What you need to do - Reproduce what is written in the records below exactly, and leave out the images.

Records for the exercise -
....

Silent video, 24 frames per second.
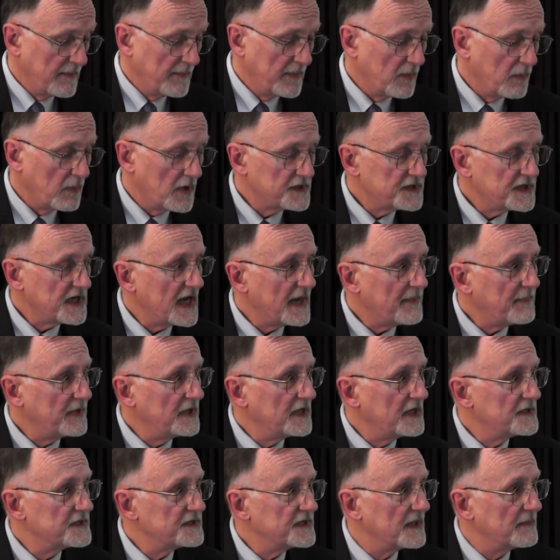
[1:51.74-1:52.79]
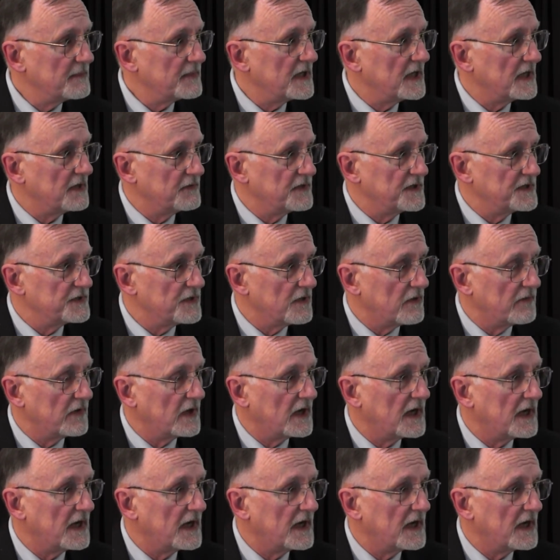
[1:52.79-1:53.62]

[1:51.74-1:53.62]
But what's happened in some countries over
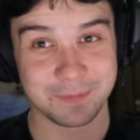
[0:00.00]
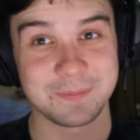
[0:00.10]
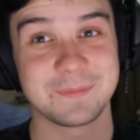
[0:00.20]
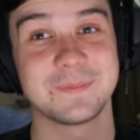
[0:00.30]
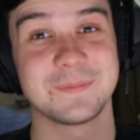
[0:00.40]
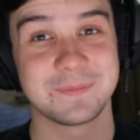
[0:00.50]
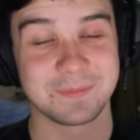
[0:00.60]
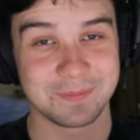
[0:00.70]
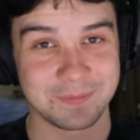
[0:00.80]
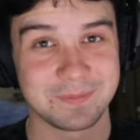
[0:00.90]

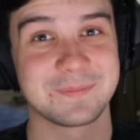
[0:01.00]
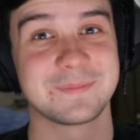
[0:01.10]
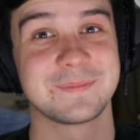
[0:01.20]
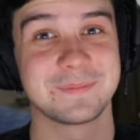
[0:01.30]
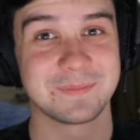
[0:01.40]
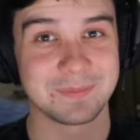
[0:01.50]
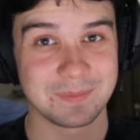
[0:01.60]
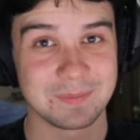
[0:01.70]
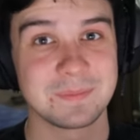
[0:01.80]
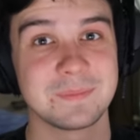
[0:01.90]

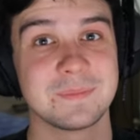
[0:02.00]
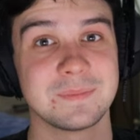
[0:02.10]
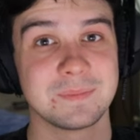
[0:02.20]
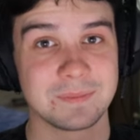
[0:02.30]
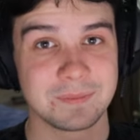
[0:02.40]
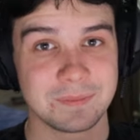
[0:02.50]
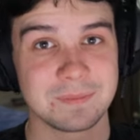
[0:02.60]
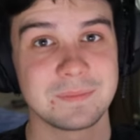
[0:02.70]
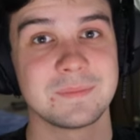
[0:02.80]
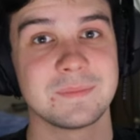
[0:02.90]

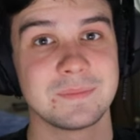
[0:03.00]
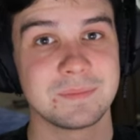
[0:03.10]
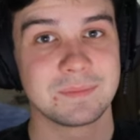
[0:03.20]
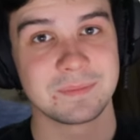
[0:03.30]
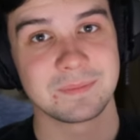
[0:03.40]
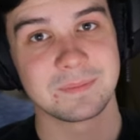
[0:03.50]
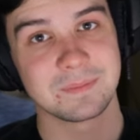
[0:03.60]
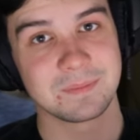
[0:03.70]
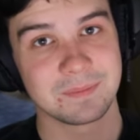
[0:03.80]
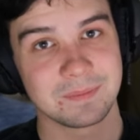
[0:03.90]

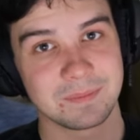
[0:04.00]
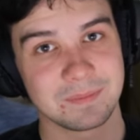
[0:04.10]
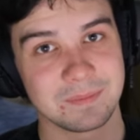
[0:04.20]
The person shown says nothing.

....

Answer section -
Silent video, 24 frames per second.
[1:51.74-1:52.79]
[1:52.79-1:53.62]

[1:51.74-1:53.62]
But what's happened in some countries over
[0:00.00]
[0:00.10]
[0:00.20]
[0:00.30]
[0:00.40]
[0:00.50]
[0:00.60]
[0:00.70]
[0:00.80]
[0:00.90]

[0:01.00]
[0:01.10]
[0:01.20]
[0:01.30]
[0:01.40]
[0:01.50]
[0:01.60]
[0:01.70]
[0:01.80]
[0:01.90]

[0:02.00]
[0:02.10]
[0:02.20]
[0:02.30]
[0:02.40]
[0:02.50]
[0:02.60]
[0:02.70]
[0:02.80]
[0:02.90]

[0:03.00]
[0:03.10]
[0:03.20]
[0:03.30]
[0:03.40]
[0:03.50]
[0:03.60]
[0:03.70]
[0:03.80]
[0:03.90]

[0:04.00]
[0:04.10]
[0:04.20]
The person shown says nothing.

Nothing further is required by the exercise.